NB: a difference between acute and chronic pain – acute pain can rarely be ‘got rid of’ using breathing techniques however the breath is a fantastic tool for coping with acute pain until it passes.  I used only the breath when passing a kidney stone whilst giving birth to my 9lb plus son, so I can vouch for it working!  Chronic pain occurs when the body becomes hypersensitive to pain so we can calm those receptors down and feel less pain using breathing and visualisation techniques.

2) Learn how to relax. Listen to music, watch the clouds, imagine warm sunlight being poured over your body from your head to your toes.  Imagine sitting in a beautiful garden. Listen to guided meditations.  Give yourself the gift of a little time to just be. Remember the saying ‘you are a human being, not a human doing.’

3) Learn how to sleep but also how to be awake.  Learning how to sleep well is a huge part of feeling better but accepting being awake and being ok with it is also important. When you wake in the night use the time to practise your breathing or your body scans, remind yourself of anything you can be grateful for: a warm bed, clean water to drink etc., and be kind to yourself the next day. Punishing your body for keeping you awake the night before will not help.

4) Use affirmations. Tell yourself ten times each morning and evening something positive, e.g. ‘I am recovering’.  You won’t believe it at first, but you will come to believe it and the mind is a powerful tool in our own healing or our own self-destruction. (See Dr. David R. Hamilton and Louise Hay).

5) If you can learn a healing light or a healing breath meditation use these whenever you are in acute pain.  By breathing into the affected part of the body you increase the blood flow and by visualising healing taking place you release tension and reduce the pain and also encourage the healing proteins in your body to get to work. I use these for everything from headaches to joint pain to stomach spasms.

Making peace with pain meditation

This is a shorter, simpler version of a meditation I teach which is based on the work of Vidyamala Burch, Dr. David R. Hamilton and others.

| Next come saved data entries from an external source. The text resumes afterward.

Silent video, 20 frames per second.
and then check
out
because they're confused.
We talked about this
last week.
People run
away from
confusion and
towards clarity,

First complete a breathing and relaxation exercise, just two to three minutes of centering and bringing your awareness to being in the present moment.

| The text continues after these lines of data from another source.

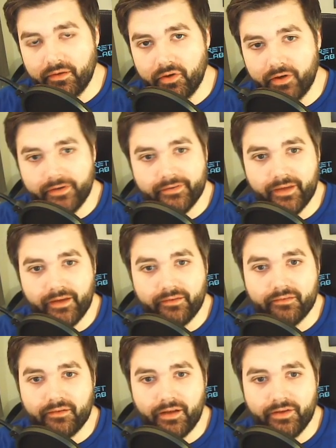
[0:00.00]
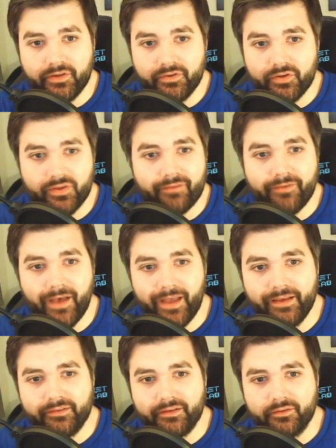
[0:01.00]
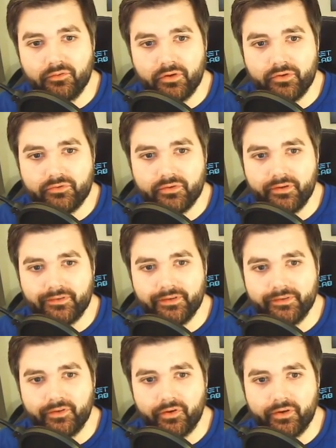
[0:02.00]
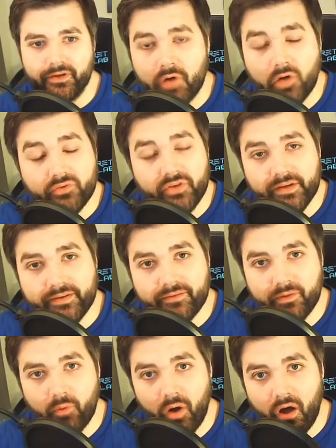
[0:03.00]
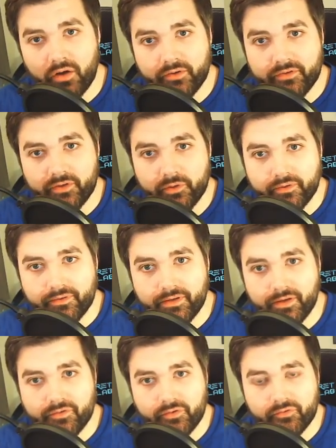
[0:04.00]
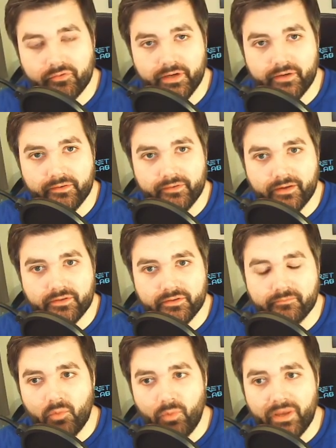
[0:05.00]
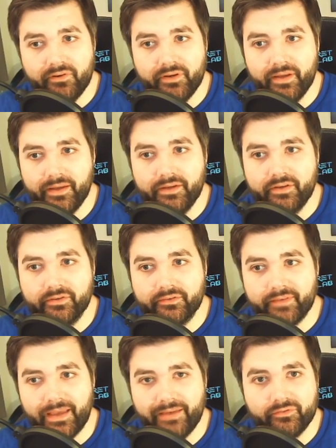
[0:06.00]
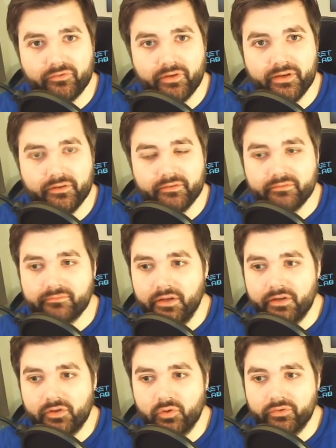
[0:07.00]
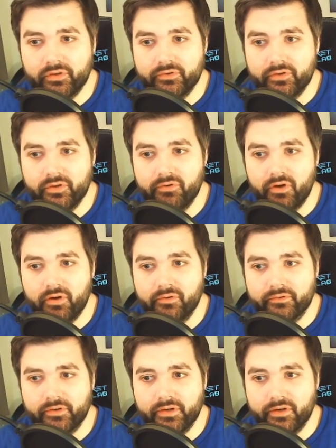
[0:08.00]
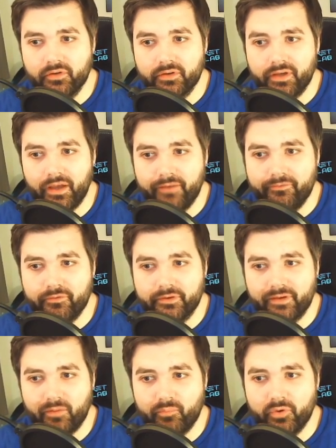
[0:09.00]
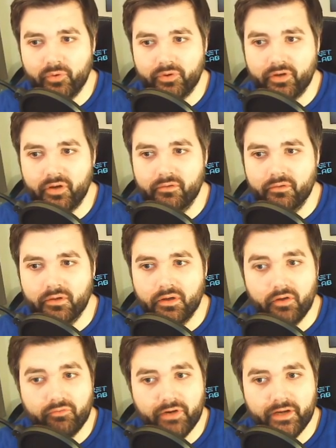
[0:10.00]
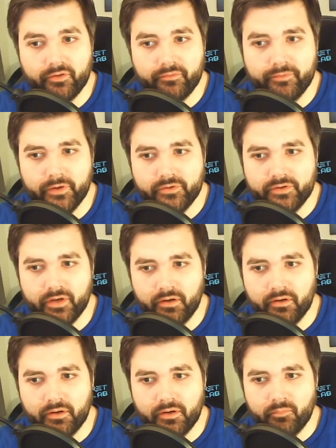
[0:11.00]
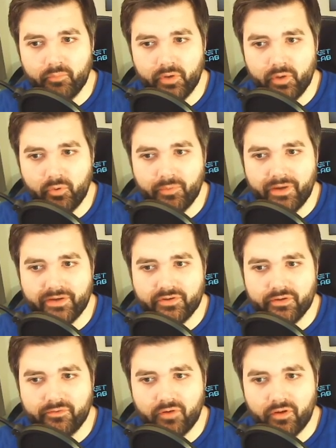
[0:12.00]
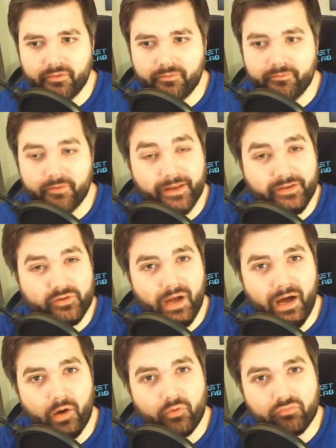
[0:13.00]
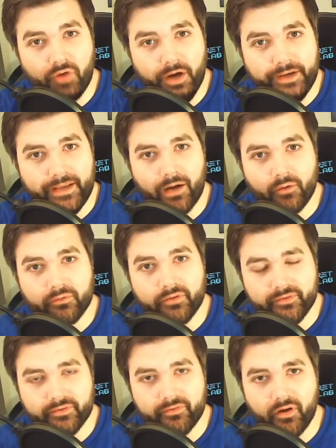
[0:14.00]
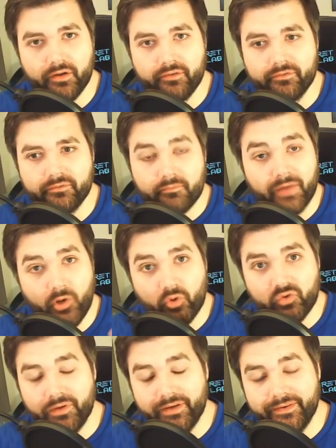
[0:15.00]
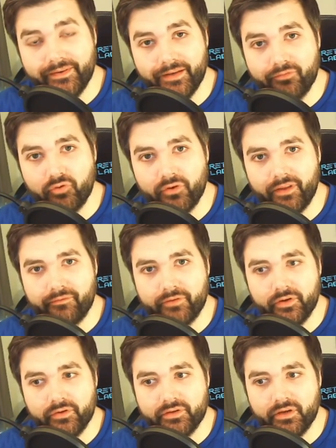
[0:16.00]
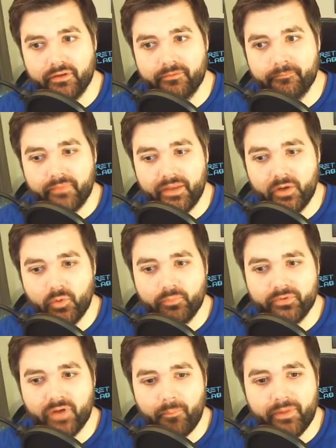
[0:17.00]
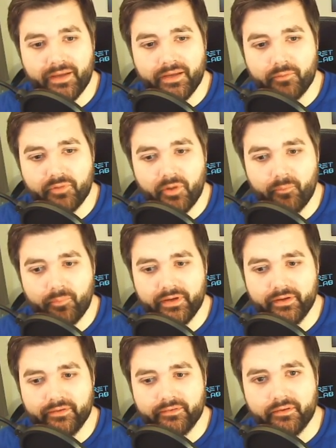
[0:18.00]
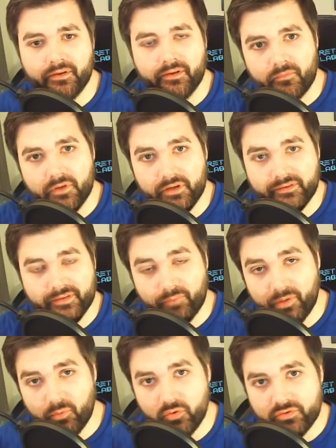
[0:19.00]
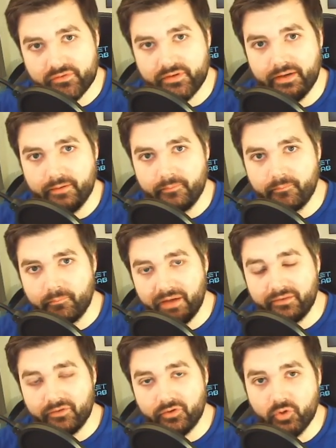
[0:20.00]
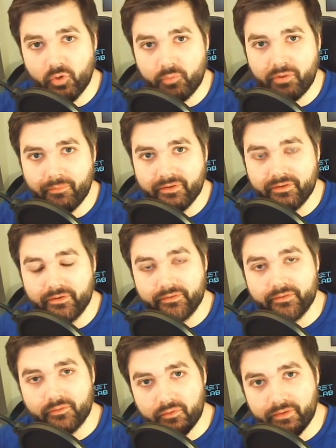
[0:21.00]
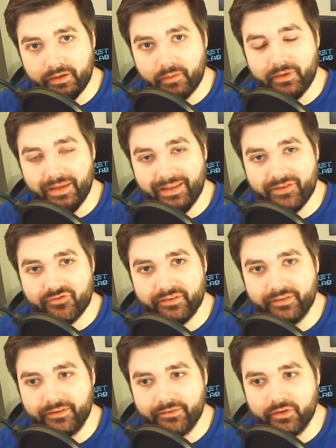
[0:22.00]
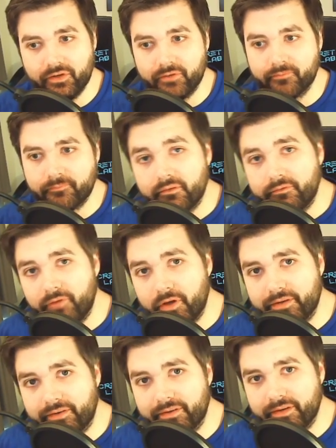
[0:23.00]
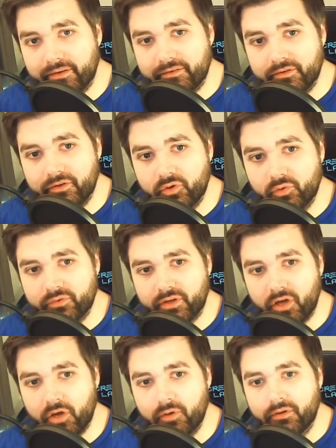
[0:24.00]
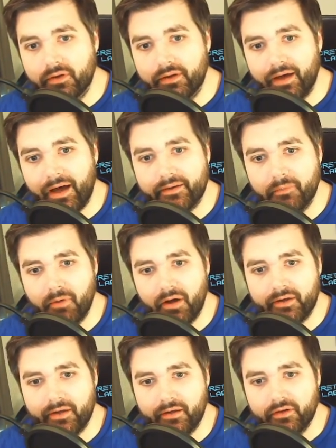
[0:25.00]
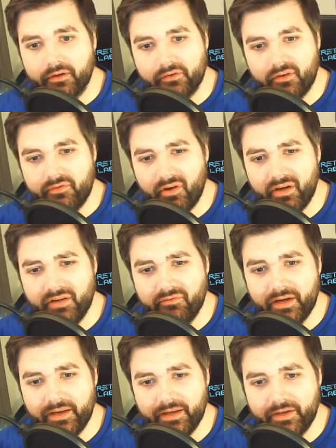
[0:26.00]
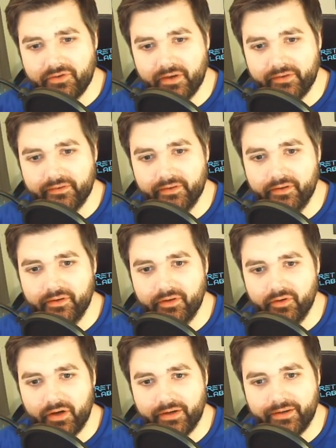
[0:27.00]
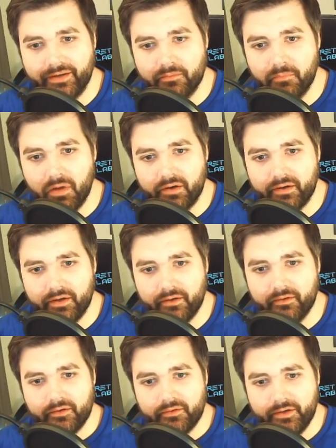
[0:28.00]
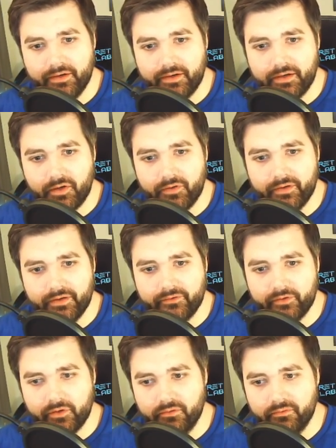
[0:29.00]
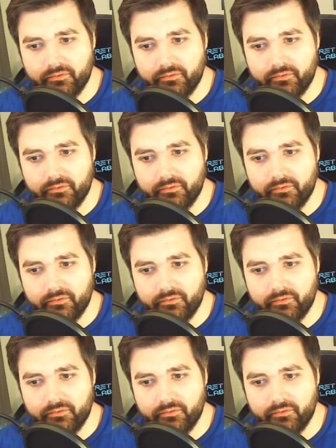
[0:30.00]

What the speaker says: the United States. And you can do that for any single country that's listed on Alternatively, what I like to do is click on the screener section. And when you're in here, you can save screeners. You can also do your own. So you can look at, if for example, you want to go a really good future, but you want to make sure they've got the financial health right now to survive and ultimately deliver on that future, then it'll start picking up companies that Simply Wall Street, based on your parameters, will think be interesting to you. Further to this, you can also go add a market. So if you're only really interested in the United Kingdom market, then you click on these two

Allow a sense of kindness to come to your breathing…imagine it soothing the body as you breathe in and out…if you find that too difficult at first, simply breathe with the intention of kindness to your body…

Now just sit with whatever you are experiencing.  Allow yourself to open to this experience…unpleasant experiences are an unavoidable part of life.

Then begin to breathe love and kindness into any areas of pain or discomfort…treat your pain as you would a child.

Bring to mind the part of your brain which deals with pain…at the moment it probably resembles a battle field…the place where you have been fighting your condition…there is no need to fight yourself any longer so imagine the battlefield being cleared…you could imagine beautiful light, warm gentle rain, a powerful but gentle wind, or anything that clears the whole area. Now the field is just a field, so you can begin to plant flowers…see the whole area turn into a beautiful garden…a place of healing and peace.

Allow that healing to grow with compassion for yourself…feel love and compassion flowing from your heart into every part of your body…imagine yourself loved, and as happy and healthy as you can be…

When this comes to a natural conclusion allow the images to fade, bring your attention back to your breathing and prepare to open your eyes.  You may like to finish with an affirmation.